Sie heiratet einen letti­schen Arzt, übersiedelt mit ihm nach Kronstadt in Russland, wo er eine Stelle als Militärarzt bekommen hat. Sie bekommt zwei Kinder, begleitet ihren Mann auf einer fast zweijäh­rigen Reise durch Europa. Ihr drittes Kind wird in Wien geboren und ihr erstes Kind stirbt mit vier Jahren. 1886 stirbt sie selbst mit nur mit 42 Jahren an Krebs. Ihr Wunsch, nach Estland zurück­zu­kehren, ging nicht in Erfüllung.

Und noch immer müssen die Esten um ihre Freiheit kämpfen. Am 23.08.1989 bildeten zwei Millionen Menschen eine Kette von 600 Kilometern, um singend für ihre Unabhän­gigkeit einzu­stehen. Lydia hätte das sicher sehr gefallen. Seit der Unabhän­gigkeit und der Zugehö­rigkeit zur EU werden ihre Lieder weiterhin häufig gesungen. Ihre Gedichte stehen in den estni­schen Schul­bü­chern. So kann man auch mit Sprache und Gesang erfolg­reich für die Freiheit kämpfen. Der Übersetzer Maximilian Murmann fasst in einem Nachwort die bewegende Geschichte Estlands für uns nochmals zusammen. Den Lebenslauf von Lydia Koidula können wir in einer Zeittafel übersichtlich nachvollziehen.

Sehr reizvoll ist der Wechsel der Erzähl­arten, mal Dialoge, mal Berichte und Nacher­zäh­lungen, durch­setzt mit Gedichten von Lydia Koidula. Das Kapitel über die Sternen­bilder hat es mir besonders angetan. Auch wenn die Namen der Stern­bilder in Estnisch angegeben sind, dürfte das für manchen kleinen Sternen­gucker ein Anreiz sein, die deutschen Namen herauszufinden.

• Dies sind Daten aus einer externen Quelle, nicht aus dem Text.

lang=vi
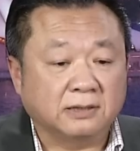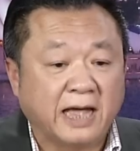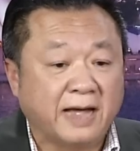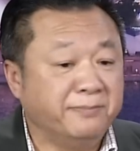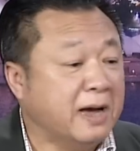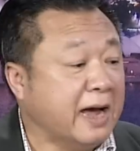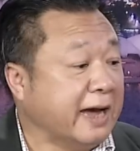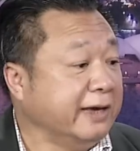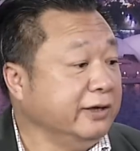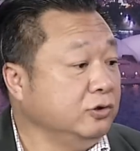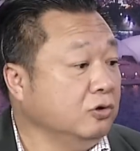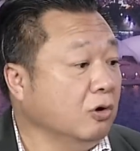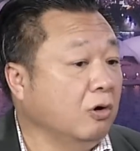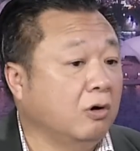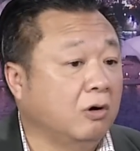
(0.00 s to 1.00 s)
thảm hại
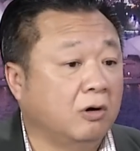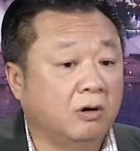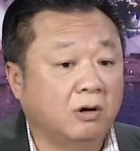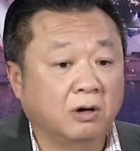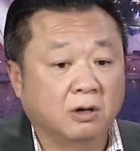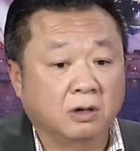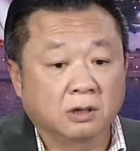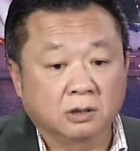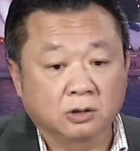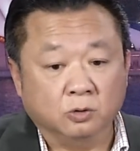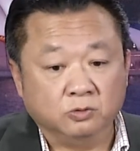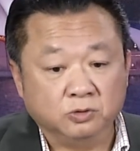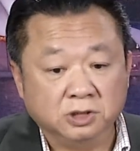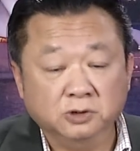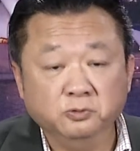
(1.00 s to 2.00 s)
cho
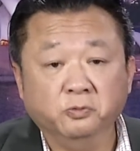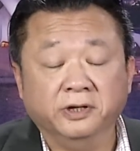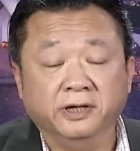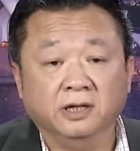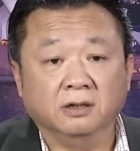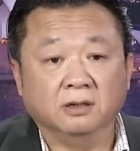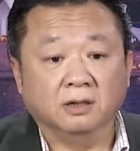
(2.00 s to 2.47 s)
cựu chính quyền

Und die Illus­tra­tionen von Jaan Rõõmus in dunkel­blauen, roten und weißen Farben, kräftig und zugleich zart, unter­malen diese Geschichte geradezu liebevoll. Dennoch: für Acht- und Neunjährige ist es ein anspruchs­volles Buch, auch wenn Texte der einzelnen Kapitel nicht überlang sind.

Für ältere Kinder und Jugend­liche aber eine lesens­werte Lebens­ge­schichte nicht nur eines außer­ge­wöhn­lichen Mädchens, sondern auch einer wirklich bemer­kens­werten Frau, die gezeigt hat, was Sprache vermag und wie wichtig Sprachen sind. „Mein Herz ist auf der ganzen Welt verteilt“, antwortet sie ihren Kindern auf die Frage, wo ihr Herz zu Hause sei.